Сны Персефоны | страница 14



— Бог и сам начинает забывать, зачем он здесь. Забывать о своей божественности. Теряет способности. И становится…

— … смертным, — холодея, заканчиваю я.

— Да, — глухо отзывается Аид. — А мы-то наивно полагали, что нашей погибелью станут гиганты.

С гигантами было легче: там мы знали, против кого сражаемся и какова их конечная цель. Тут же — приходится воевать с незримым противником, разум, которого, потёмки.

— Невидимка против невидимки, — невесело иронизирую я, намекая на шлем невидимости моего мужа.

— Мне бы зацепку. Хоть какую-то. Кто и зачем, — почти с отчаянием произносит он.

Я протягиваю руку, касаюсь его жёстких тёмных, как сам мрак, волос, спускаюсь на скулу, веду пальцем по щеке.

Мой муж не блистает яркой красотой олимпийцев. Скорее его черты резкие, даже немного грубые. И, в сочетании с обычно мрачным, холодно-надменным выражением лица и нелюдимостью, производят почти отталкивающие впечатление. Из-за чего его даже на Олимпе сторонятся и ненавидят: там не любят непривлекательных. Это для олимпийцев почти грех.
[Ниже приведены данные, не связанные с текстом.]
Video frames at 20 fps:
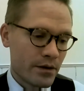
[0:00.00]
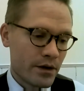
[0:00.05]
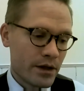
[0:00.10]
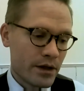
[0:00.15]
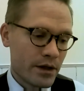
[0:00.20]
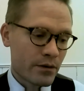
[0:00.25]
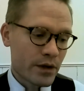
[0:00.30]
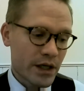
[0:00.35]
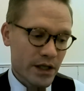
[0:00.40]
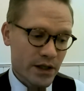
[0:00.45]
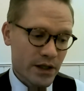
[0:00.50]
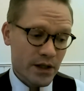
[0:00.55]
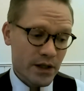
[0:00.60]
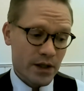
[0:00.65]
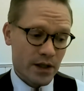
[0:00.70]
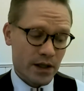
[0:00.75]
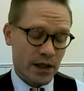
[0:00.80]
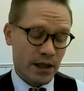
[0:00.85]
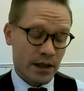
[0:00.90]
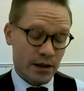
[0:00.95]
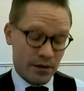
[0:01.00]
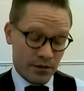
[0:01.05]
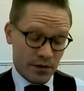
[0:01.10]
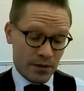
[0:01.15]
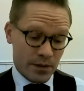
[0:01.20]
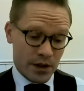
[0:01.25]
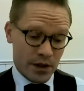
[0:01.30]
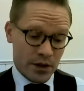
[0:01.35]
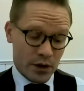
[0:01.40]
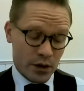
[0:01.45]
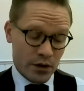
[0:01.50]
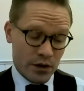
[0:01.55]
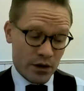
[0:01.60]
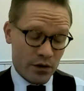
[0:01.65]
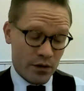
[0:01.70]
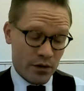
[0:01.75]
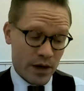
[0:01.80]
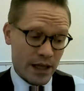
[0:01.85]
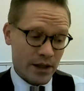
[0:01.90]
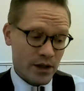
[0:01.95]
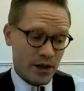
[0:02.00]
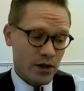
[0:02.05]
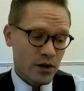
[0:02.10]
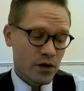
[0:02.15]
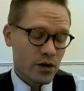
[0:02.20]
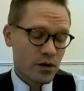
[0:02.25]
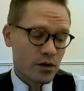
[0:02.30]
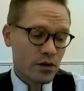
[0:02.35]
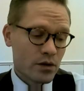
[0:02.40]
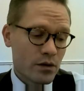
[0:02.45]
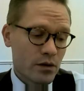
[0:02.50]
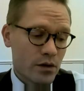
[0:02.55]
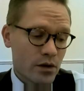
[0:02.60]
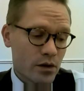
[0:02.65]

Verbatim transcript: the risks and from the sort of the threats to,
Но для меня Аид вот уже несколько тысяч лет — самый красивый мужчина во вселенной.

Он перехватывает мою руку, целует, прижимает к щеке, устало прикрывая глаза. А я любуюсь тем, как густые тёмные ресницы отбрасывают тени на высокие скулы.

— Что же мы теперь будем делать?

— Ждать, — едва слышно, на выдохе, — пока исчезнет ещё кто-нибудь.

Ожидание оказывается недолгим. Не успевает Аид договорить, как оставленный им на столе голограф вспыхивает голубым, и над столешницей появляется маленькая, полупрозрачная Афродита, словно изящная стеклянная статуэтка.

Захлёбываясь слезами, она сбивчиво рассказывает:

— Геба[4]… мы просто… по магазинам… а потом… я не успела оглянуться… исчезла…

Аид подбирается, как хищник перед прыжком.

— Оставайся, где стоишь, — рявкает он.

И Афродита, округлив испуганные, лазурные, как безоблачное небо, глаза, кивает, отчего золотистые кудряшки, обрамляющие идеальное, кукольное личико, смешно подпрыгивают. Я отмечаю это, хотя веселится сейчас вроде не с руки.

— Загрей! — на крик отца сын выскакивает, будто из-под земли. — Ты за старшего. Докладываешь мне, что происходит, каждые десять минут. Если с матерью…

Загрей, который всё это время, вытянувшись во фрунт, чеканит на каждый приказ: «Да, Владыка», на последней фразе хмыкает и говорит:

— Последнее мог бы не добавлять.

— Я рад, что ты всё понял, — говорит Аид, наклоняясь, целует меня в макушку, и уносится в чёрном вихре.